Breathe, breathe Duo.

"And now, my fiancé is dying of cancer… A brain tumor. He doesn't have much time left."

I rubbed my eye. Trying to ignore the buzzing in my head.

Breathe, Breathe, breathe DUO!

"I don't know how much more I can take, Quatre. I - can't - do this anymore. I don't think I can attend another funeral…I am hearing voices, I am seeing things…And I've sort of dropped the music thing because it's just becoming too dangerous for me to be in public. I'm tired. I'm fucking loosing it."

I shook my head, covered my eyes and coughed, trying to cover the sob coming to my throat. Why was I crying? I didn't want to. I was tired of crying. This always happens. I should be used to it. Why am I in front of these assholes?

I am used to it.

Shinigami and I are used to it.

I tried to compose myself, looking at the ceiling…thinking.
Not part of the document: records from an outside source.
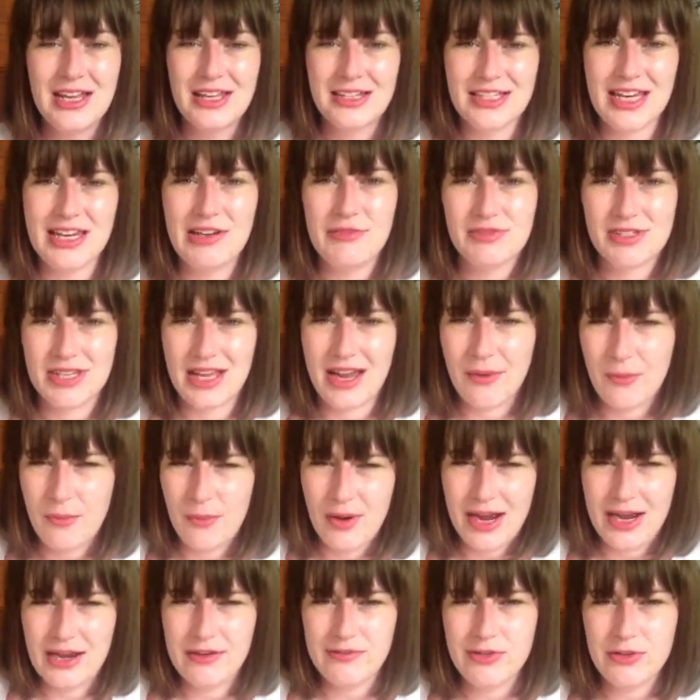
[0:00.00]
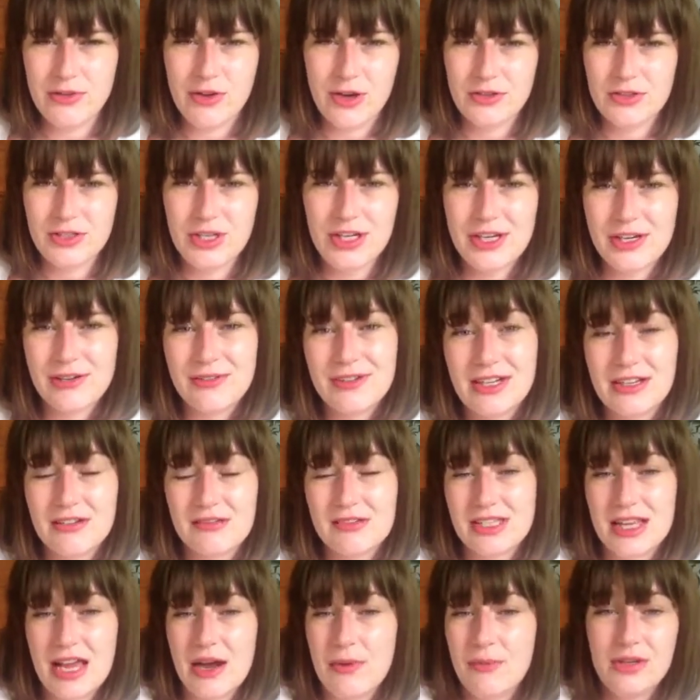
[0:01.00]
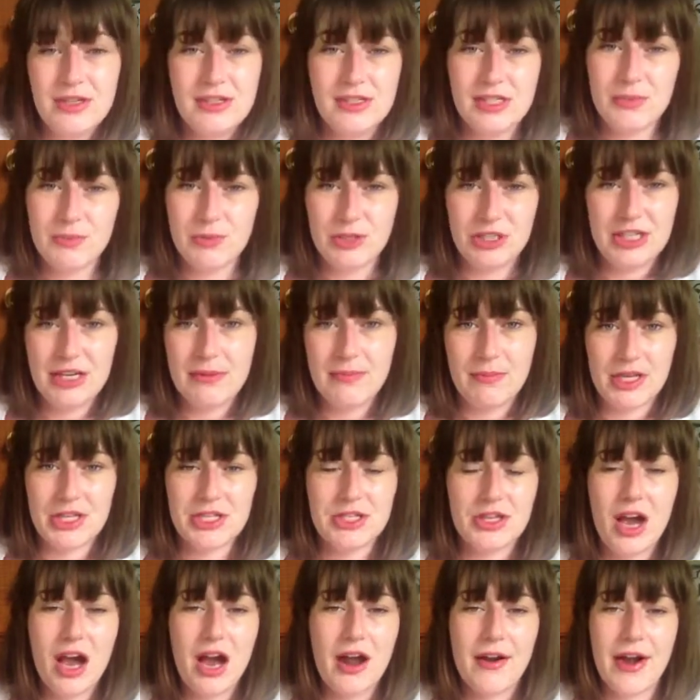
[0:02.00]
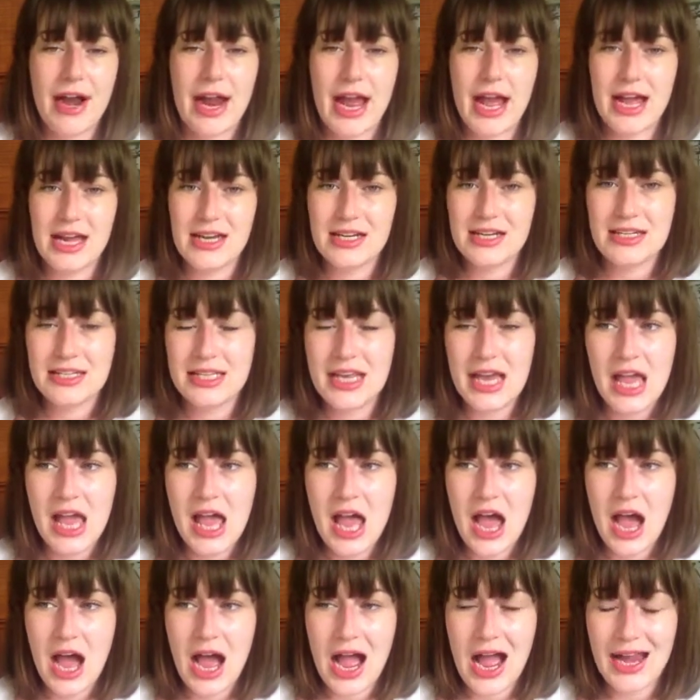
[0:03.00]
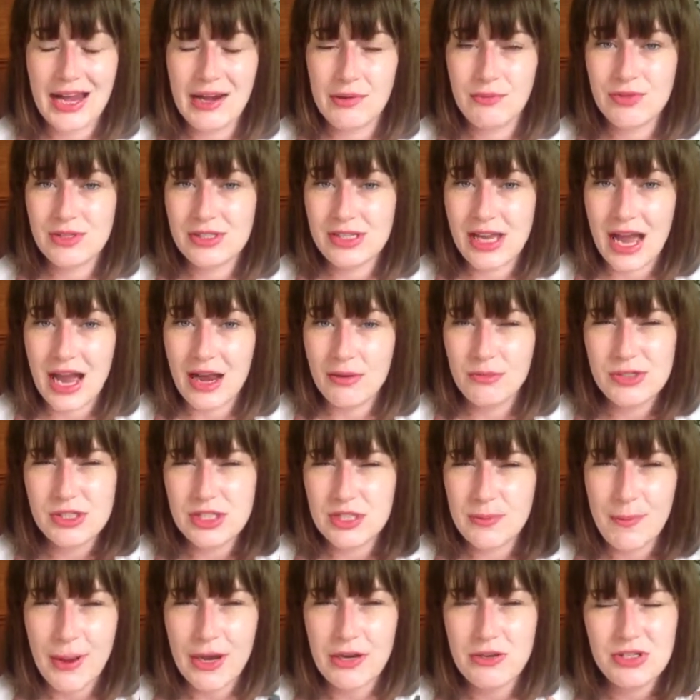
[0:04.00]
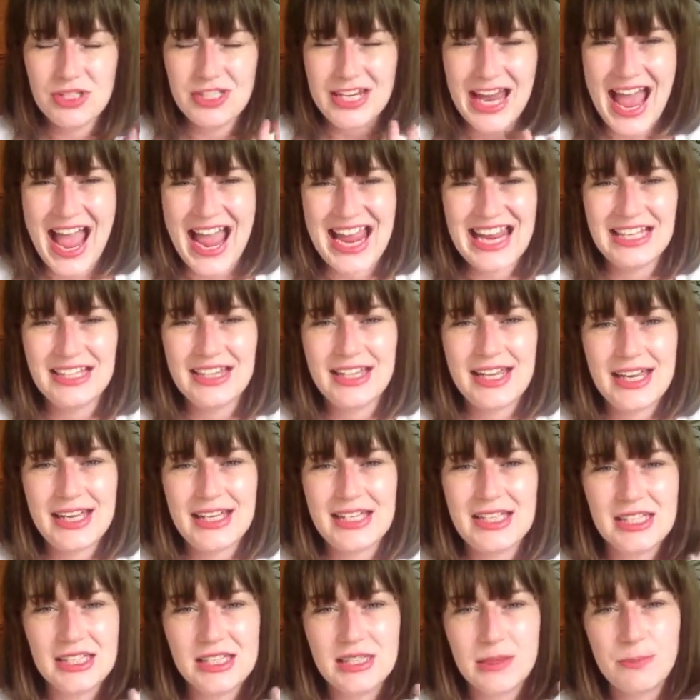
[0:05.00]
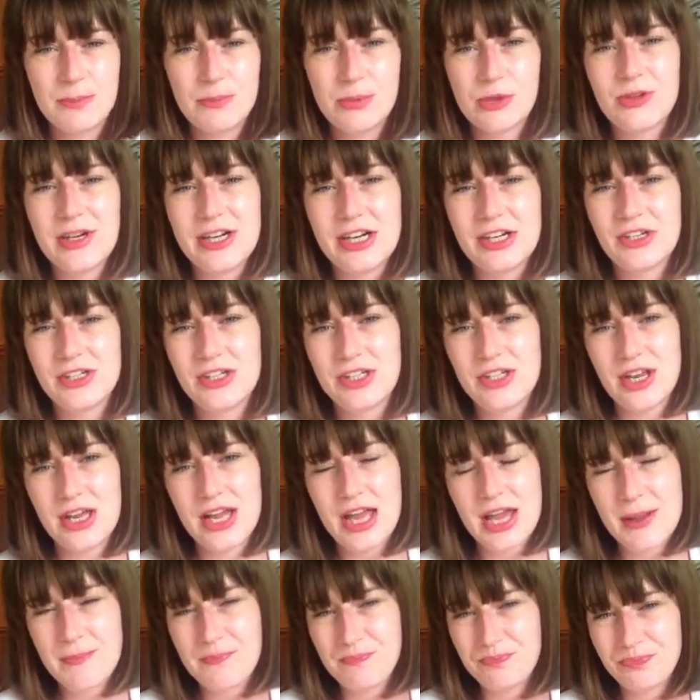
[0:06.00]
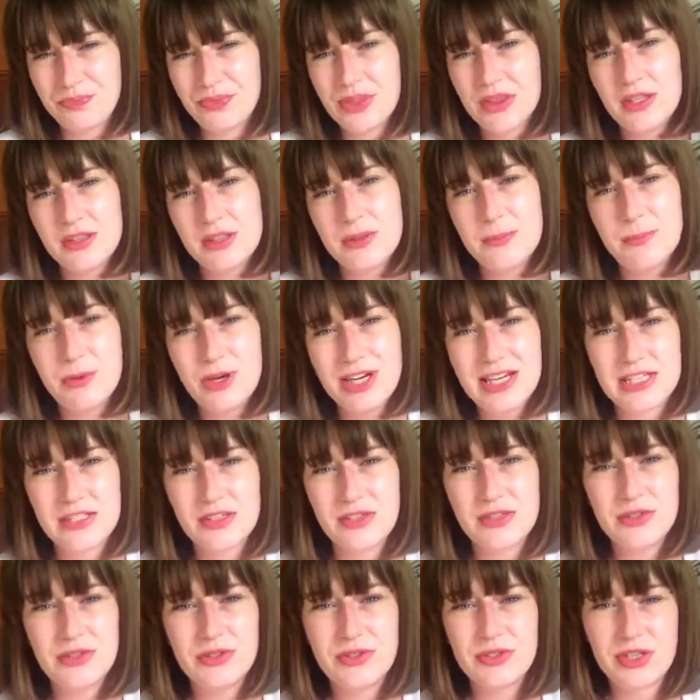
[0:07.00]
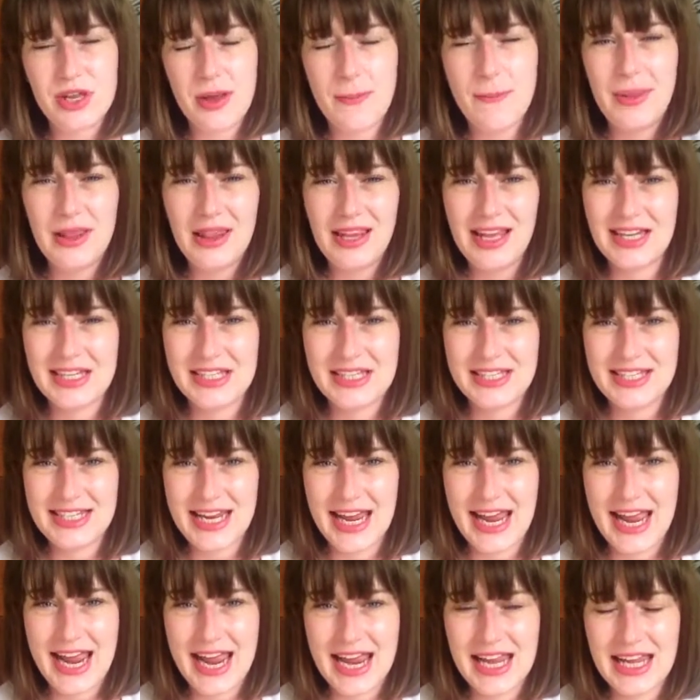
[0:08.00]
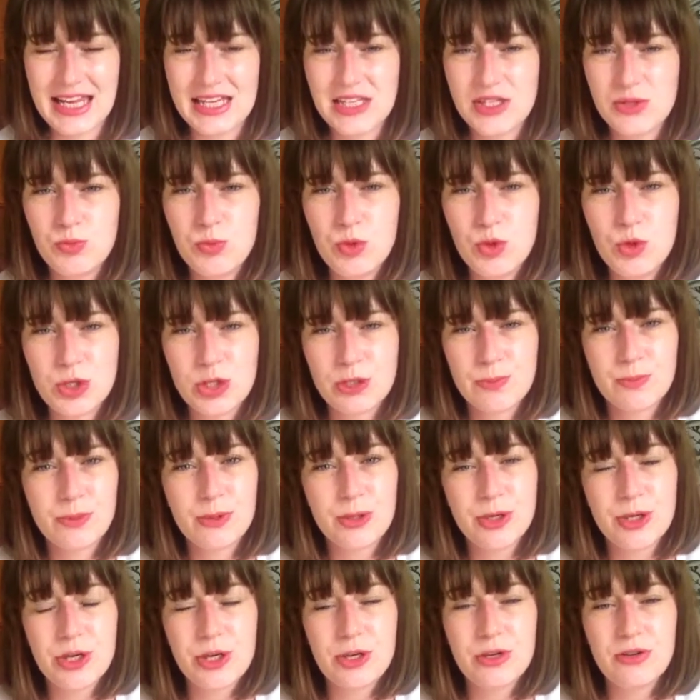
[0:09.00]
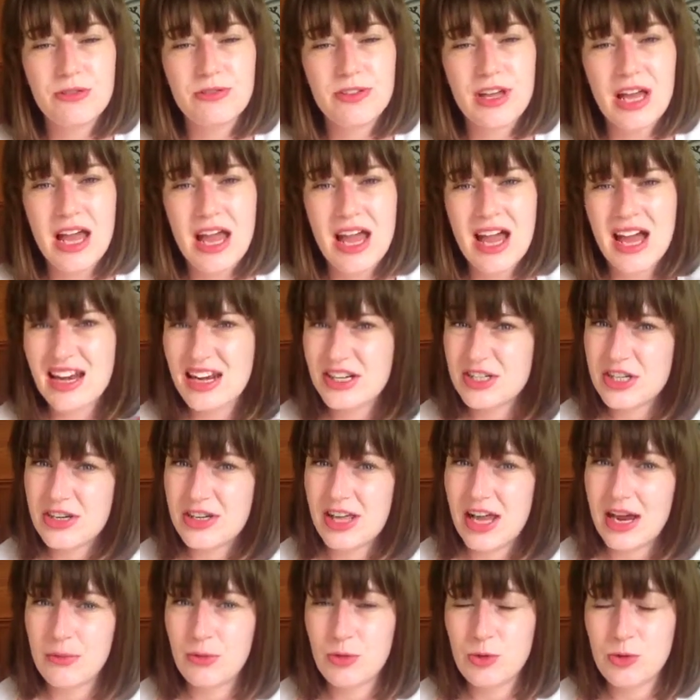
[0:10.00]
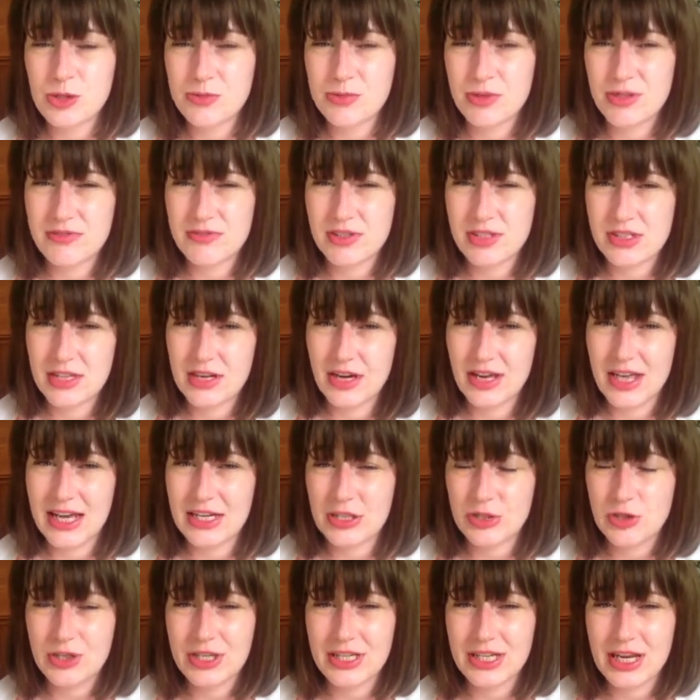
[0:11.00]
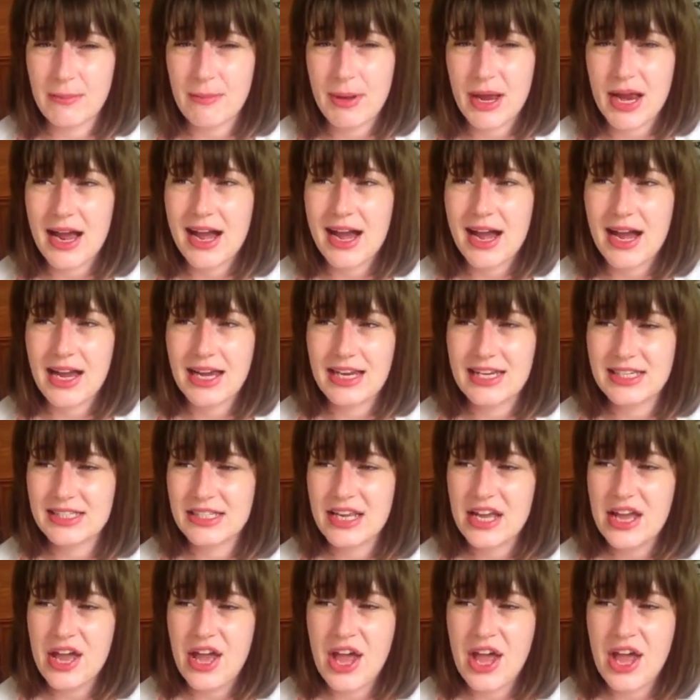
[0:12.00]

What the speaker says: Dave was like, why have you got 2? And I was like, well, it's a brilliant mascara. And I was supposed to hate this. The brush, the bristles are plastic, it's waterproof. I don't like waterproof because I don't like tugging at my eyes.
"You know, I was thinking today…all of this would not have happened if Heero had stayed with me… And the pills, all the pills, I CAN'T take the goddamned pills anymore…they - don't - work! " I banged my head against the back of the sofa, and covered my face.

"Duo, do you need us to come visit you?"

Yes.

No.

"I have a better plan." I paused. "I was thinking that we could get married on Earth and we would have this giant reception…and invite a lot of people…Richard would like that. He loves big parties. In like a month. Like I said, he may not have much longer."
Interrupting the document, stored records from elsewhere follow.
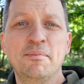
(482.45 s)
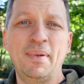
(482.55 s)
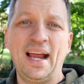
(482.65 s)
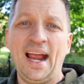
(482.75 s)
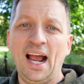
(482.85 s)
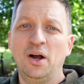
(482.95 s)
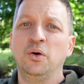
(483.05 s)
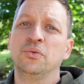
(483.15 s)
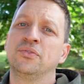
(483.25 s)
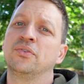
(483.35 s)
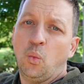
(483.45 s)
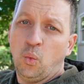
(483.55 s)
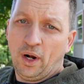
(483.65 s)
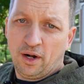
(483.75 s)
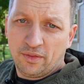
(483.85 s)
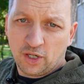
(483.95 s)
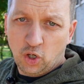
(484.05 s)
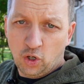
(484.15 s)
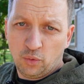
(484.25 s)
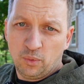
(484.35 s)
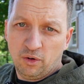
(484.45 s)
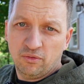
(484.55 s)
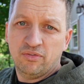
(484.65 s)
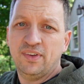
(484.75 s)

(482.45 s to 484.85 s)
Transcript: my house where the cart won't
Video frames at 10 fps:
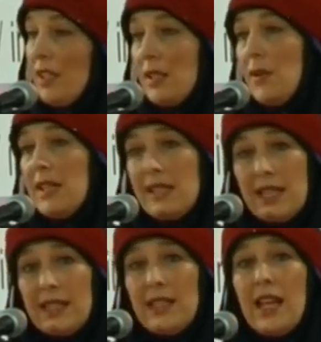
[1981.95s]
So I
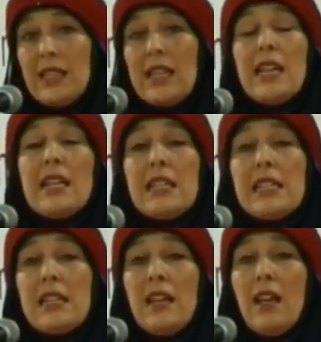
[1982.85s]
said, in that
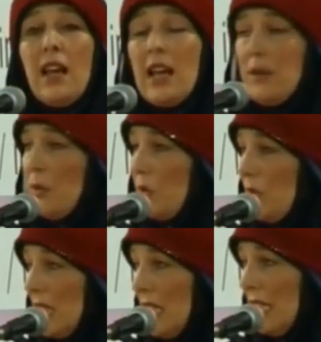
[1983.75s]
case, I
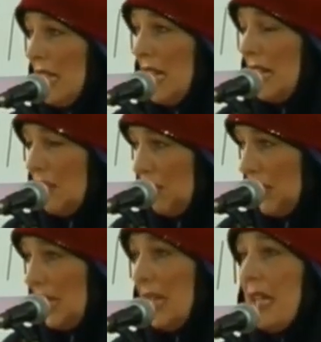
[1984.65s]
won't eat either
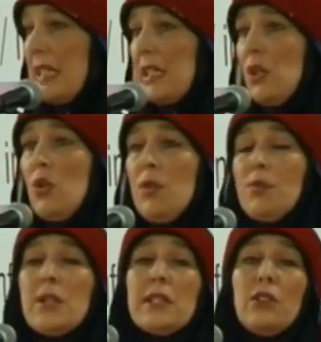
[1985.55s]
as a guest or
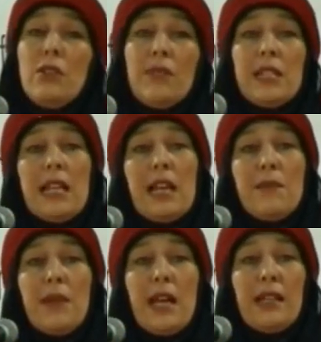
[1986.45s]
a prisoner of the
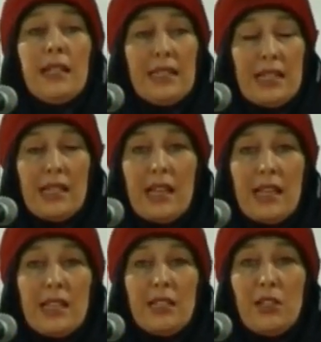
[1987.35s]
Taliban until
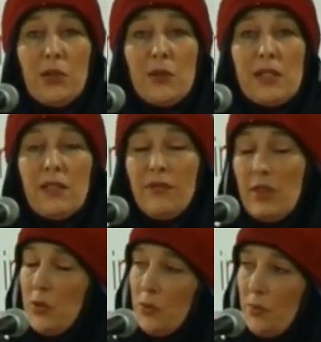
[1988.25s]
I can use the
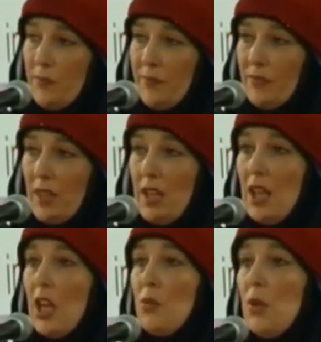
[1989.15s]
phone.
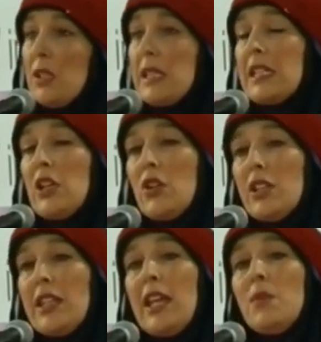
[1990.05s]
And what
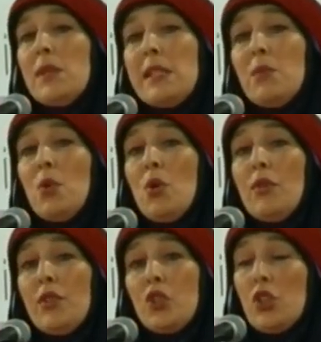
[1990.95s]
started then was the
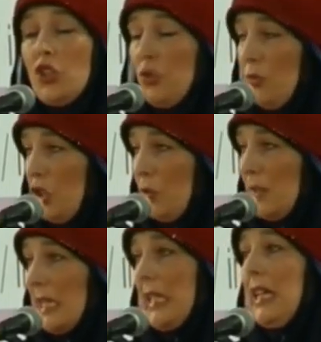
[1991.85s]
war of attrition, which
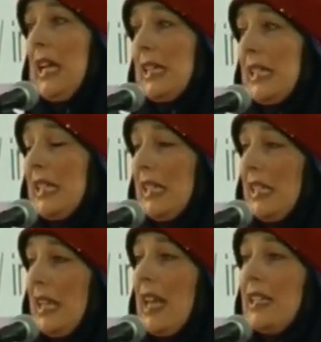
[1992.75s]
was to
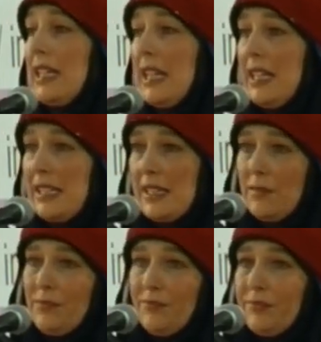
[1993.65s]
last 10
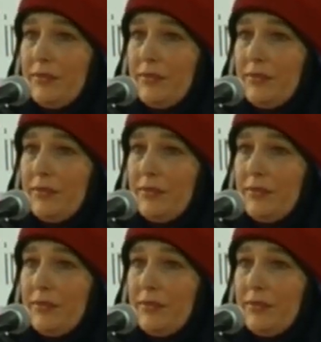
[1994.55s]
days.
Yeah…he would like that…glitz, extravagance.

"I am willing to do whatever you want, at one condition."

"Oh! There is a price? Ok Quatre. But you can only have my ass for one night. I'm gonna be a married man soon, remember?"

He gasped.

"WHAT? No! That's not what I…You sicko…" I laughed for the first time that evening.

"That's ok. Seeing the look Clowny's been throwing me all evening, if I so much lay a finger on you I'm as good as dead."